English is highly common to find spoken in Croatia. Polls show that 65% of the population speaks English as a foreign language with 80% of the population being bilingual in general. This means that at least one out of every two people you meet in Croatia is likely to speak English.

However, it is important to keep in mind that it is not the same situation in every part of the country. Larger cities like most countries have the higher concentrations. Even though you probably wouldn’t have a problem speaking English in Croatia, it is still not so commonplace that it’s normally used in the workplace.

Will Using English Be A Problem In Croatia?

“Croatian city of Dubrovnik overwhelmed by mass tourism”

The majority of Croatians speak at least one other language. According to polls, the percentage is close to 80%, out of which 81% refers to the English language. Other most common languages spoken by multilingual Croats are German and Italian. 

Moreover, Croatian children are starting to learn English in school at an early age, and considering the current trends and exposure to the Internet and media, the familiarity with English among young people outside the classroom is only starting to grow. 

Globalization and the popularity of the Internet affect the older population too, so numbers of English speakers are growing in that age group, albeit slower.

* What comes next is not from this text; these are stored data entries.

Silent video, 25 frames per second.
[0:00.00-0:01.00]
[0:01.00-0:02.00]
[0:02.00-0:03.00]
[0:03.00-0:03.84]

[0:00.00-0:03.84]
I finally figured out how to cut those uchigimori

But that also depends on the financial circumstances, so some elders who don’t have access to the Internet or TV might not be familiar with English. That especially happens in certain regions, but more on that later. 

Furthermore, learning English in school or elsewhere doesn’t necessarily mean knowing it. Also, like in any language, practice and exposure are essential in being comfortable speaking it, so it is not easy to establish a real number of people who speak a certain language.

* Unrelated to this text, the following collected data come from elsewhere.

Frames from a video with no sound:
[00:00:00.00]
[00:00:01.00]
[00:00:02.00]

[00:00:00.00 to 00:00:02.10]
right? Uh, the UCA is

If you are looking for a specific level of fluency in these numbers, this is where English may not stand up to such high usability numbers. Though there is a high number of people that can speak English in Croatia at least on some level, the number of those conversationally fluent enough to have more than basic conversations may be significantly less.

Nevertheless, we can conclude that using English generally shouldn’t be a problem in Croatia. Since the Croatian language itself is not so spoken worldwide, Croatians tend to learn a second language, which is most usually English. There are, however, certain factors that need to be taken into consideration, such as age, location, professional field, and so on. 

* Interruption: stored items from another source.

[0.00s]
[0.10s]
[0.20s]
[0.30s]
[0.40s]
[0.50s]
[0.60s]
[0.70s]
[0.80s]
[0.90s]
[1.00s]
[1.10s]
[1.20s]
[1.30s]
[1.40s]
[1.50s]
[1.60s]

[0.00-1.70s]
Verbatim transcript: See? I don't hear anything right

If you do happen to meet some Croatians speaking English in your neck of the woods, you may find a particular characteristic…volume. Different cultures have their own tendencies when it comes to speaking and this is a noted one of Croatians. Thus, this mug could be a fun gift for your new Croatian friend, found easily at Amazon, of course!

How English In Croatia Compares With Others In Europe

When compared with the other countries of Europe, Croatia is in the high category in terms of its populations’ grasp of the English language. This is also notable due to its size in comparison to the rest of the countries in The EU and surrounding it. It is a relatively small country with a high level of English proficiency in its citizens.

It is also notable that it boast such language proficiency when several countries directly around it have little to no spoken English language presence. Tourism and higher education definitely play a major role in the language’s nationwide acceptance.

Croatia’s English language skills even beats out much larger countries with high tourism from English speaking countries. Most notable is Italy, with a large contingent of English speaking Catholics from around the world visiting Rome for religious reasons and many visiting the country for historical and vacation related causes.

Croatia is definitely unique when compared with the rest of the world and even more so when compared with the countries of Europe surrounding it. There is one thing you can definitely say about the Croats. They live how they want to live and aren’t affected by those around them.

Croatian Cities Where You Can Find The Most English

Croatian cities are some of the most beautiful in the world. No wonder Croatia is becoming a popular destination.

When talking about spoken English in Croatia, it’s important to be mindful of differences in various parts of the country. While most of the population speaks English, at least on the basic or conversational level, numbers differ depending on the region. 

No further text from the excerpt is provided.